Agent skill

setup

Set up a new autoresearch experiment interactively. Collects domain, target file, eval command, metric, direction, and evaluator.

Stars 8,805
Forks 1,070

Install this agent skill to your Project

npx add-skill https://github.com/alirezarezvani/claude-skills/tree/main/engineering/autoresearch-agent/skills/setup

SKILL.md

/ar:setup — Create New Experiment

Set up a new autoresearch experiment with all required configuration.

Usage

/ar:setup                                    # Interactive mode
/ar:setup engineering api-speed src/api.py "pytest bench.py" p50_ms lower
/ar:setup --list                             # Show existing experiments
/ar:setup --list-evaluators                  # Show available evaluators

What It Does

If arguments provided

Pass them directly to the setup script:

bash
python {skill_path}/scripts/setup_experiment.py \
  --domain {domain} --name {name} \
  --target {target} --eval "{eval_cmd}" \
  --metric {metric} --direction {direction} \
  [--evaluator {evaluator}] [--scope {scope}]

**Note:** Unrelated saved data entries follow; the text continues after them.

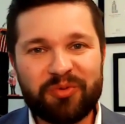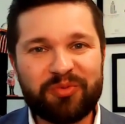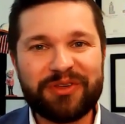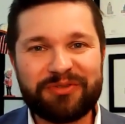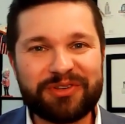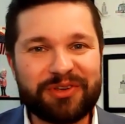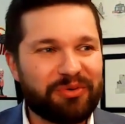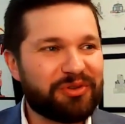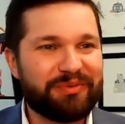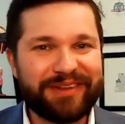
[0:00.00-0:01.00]
when we used to go
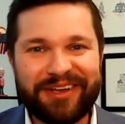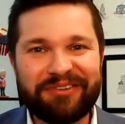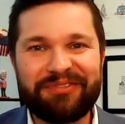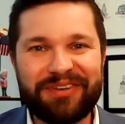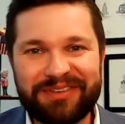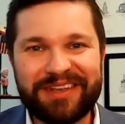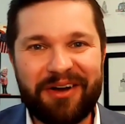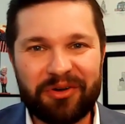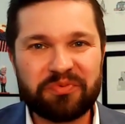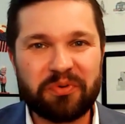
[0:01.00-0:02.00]
spend like
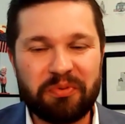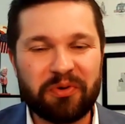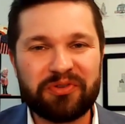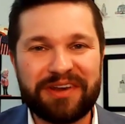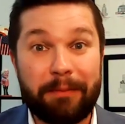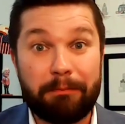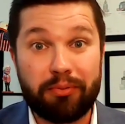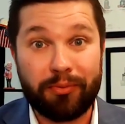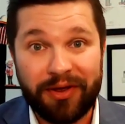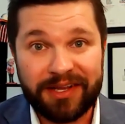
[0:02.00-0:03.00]
$50 per person at
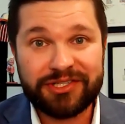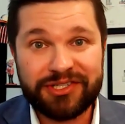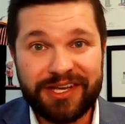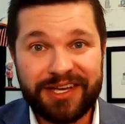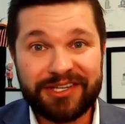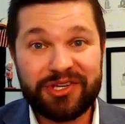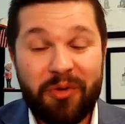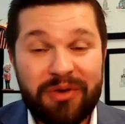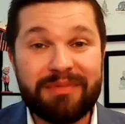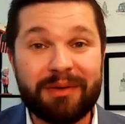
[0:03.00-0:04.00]
brunch? Do
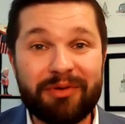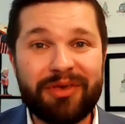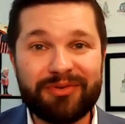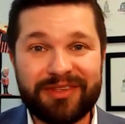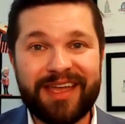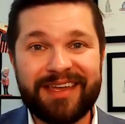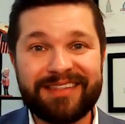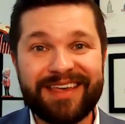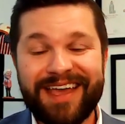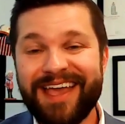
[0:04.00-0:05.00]
y'all remember those
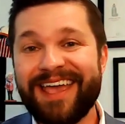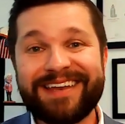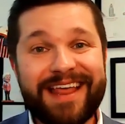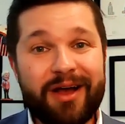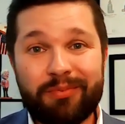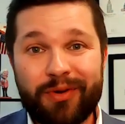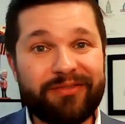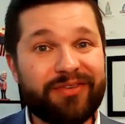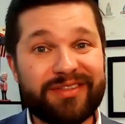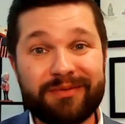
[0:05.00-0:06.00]
days? And now
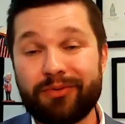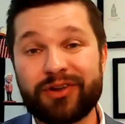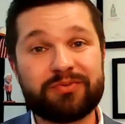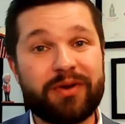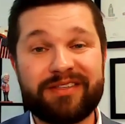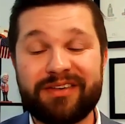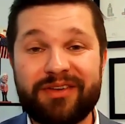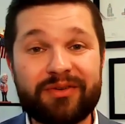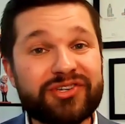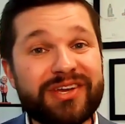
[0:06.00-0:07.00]
breakfast and brunch
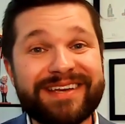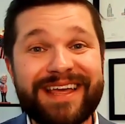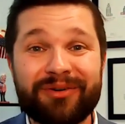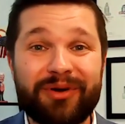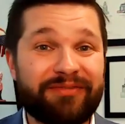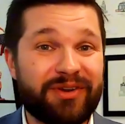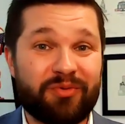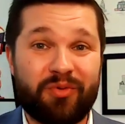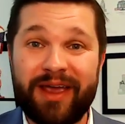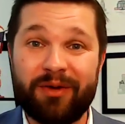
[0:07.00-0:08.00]
places, they're shutting down left
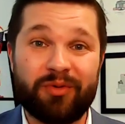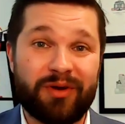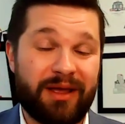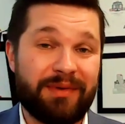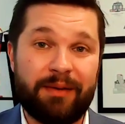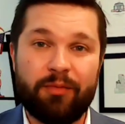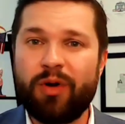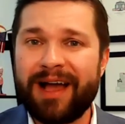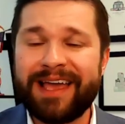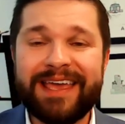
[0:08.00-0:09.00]
and right where I'm at.
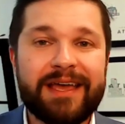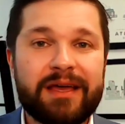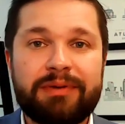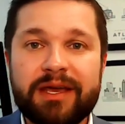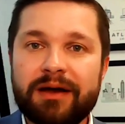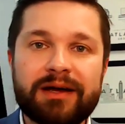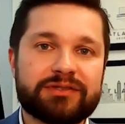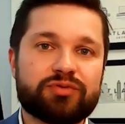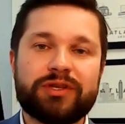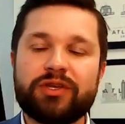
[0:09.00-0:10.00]
Why?
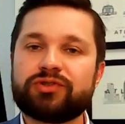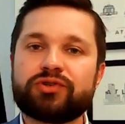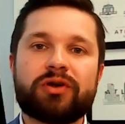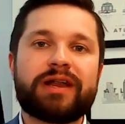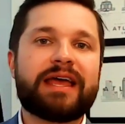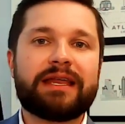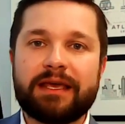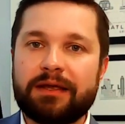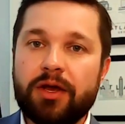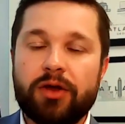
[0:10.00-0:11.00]
Because when you start
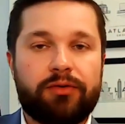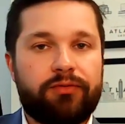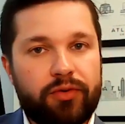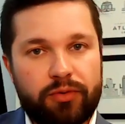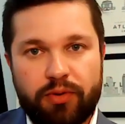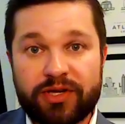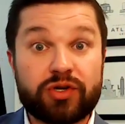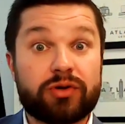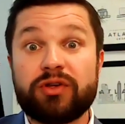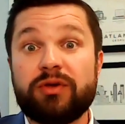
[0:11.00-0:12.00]
adding in food
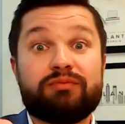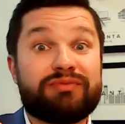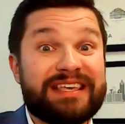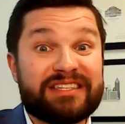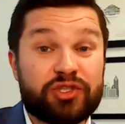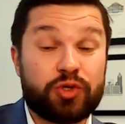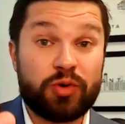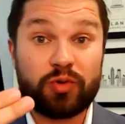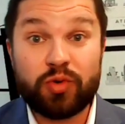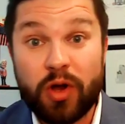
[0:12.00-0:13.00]
pressure, you get
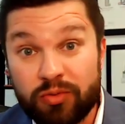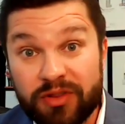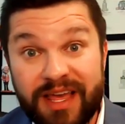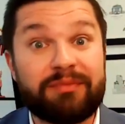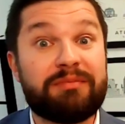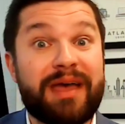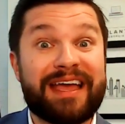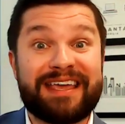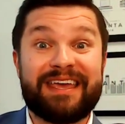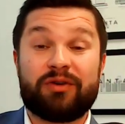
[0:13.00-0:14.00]
student loans coming
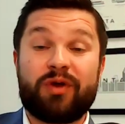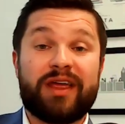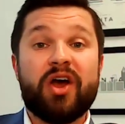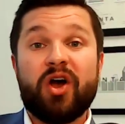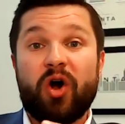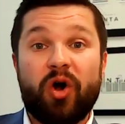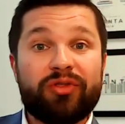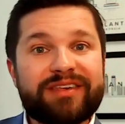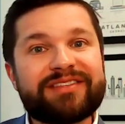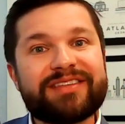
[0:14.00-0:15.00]
back in, right? All
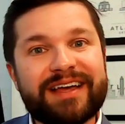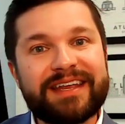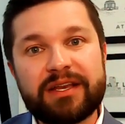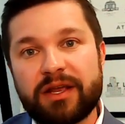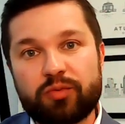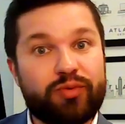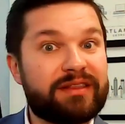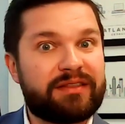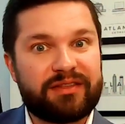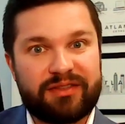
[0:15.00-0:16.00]
of a sudden, the
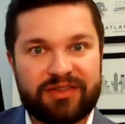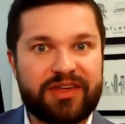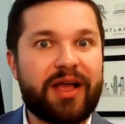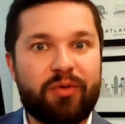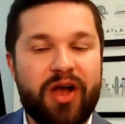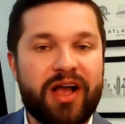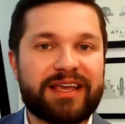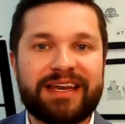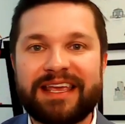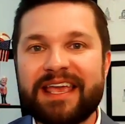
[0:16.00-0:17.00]
rent's
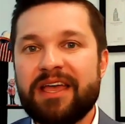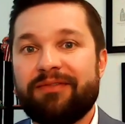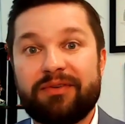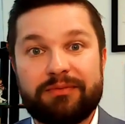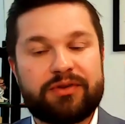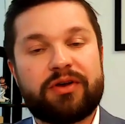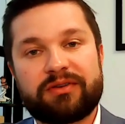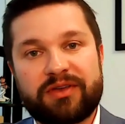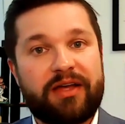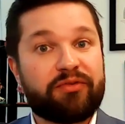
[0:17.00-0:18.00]
skyrocketing.
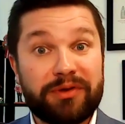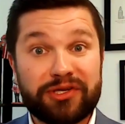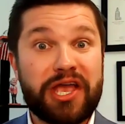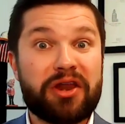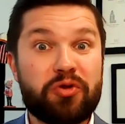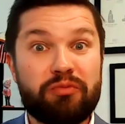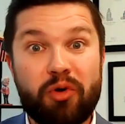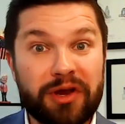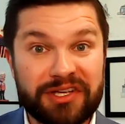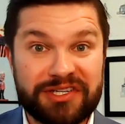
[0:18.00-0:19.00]
God forbid you got a new
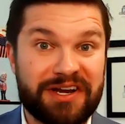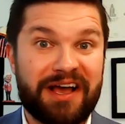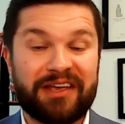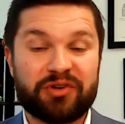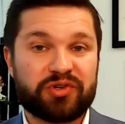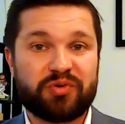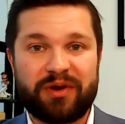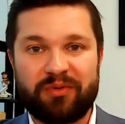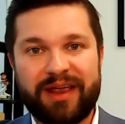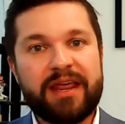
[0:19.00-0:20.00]
mortgage at a high interest
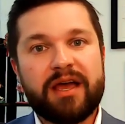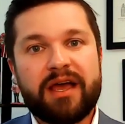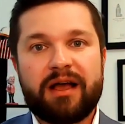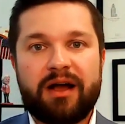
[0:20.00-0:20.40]
rate, right?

If no arguments (interactive mode)

Collect each parameter one at a time:

  1. Domain — Ask: "What domain? (engineering, marketing, content, prompts, custom)"
  2. Name — Ask: "Experiment name? (e.g., api-speed, blog-titles)"
  3. Target file — Ask: "Which file to optimize?" Verify it exists.
  4. Eval command — Ask: "How to measure it? (e.g., pytest bench.py, python evaluate.py)"
  5. Metric — Ask: "What metric does the eval output? (e.g., p50_ms, ctr_score)"
  6. Direction — Ask: "Is lower or higher better?"
  7. Evaluator (optional) — Show built-in evaluators. Ask: "Use a built-in evaluator, or your own?"
  8. Scope — Ask: "Store in project (.autoresearch/) or user (~/.autoresearch/)?"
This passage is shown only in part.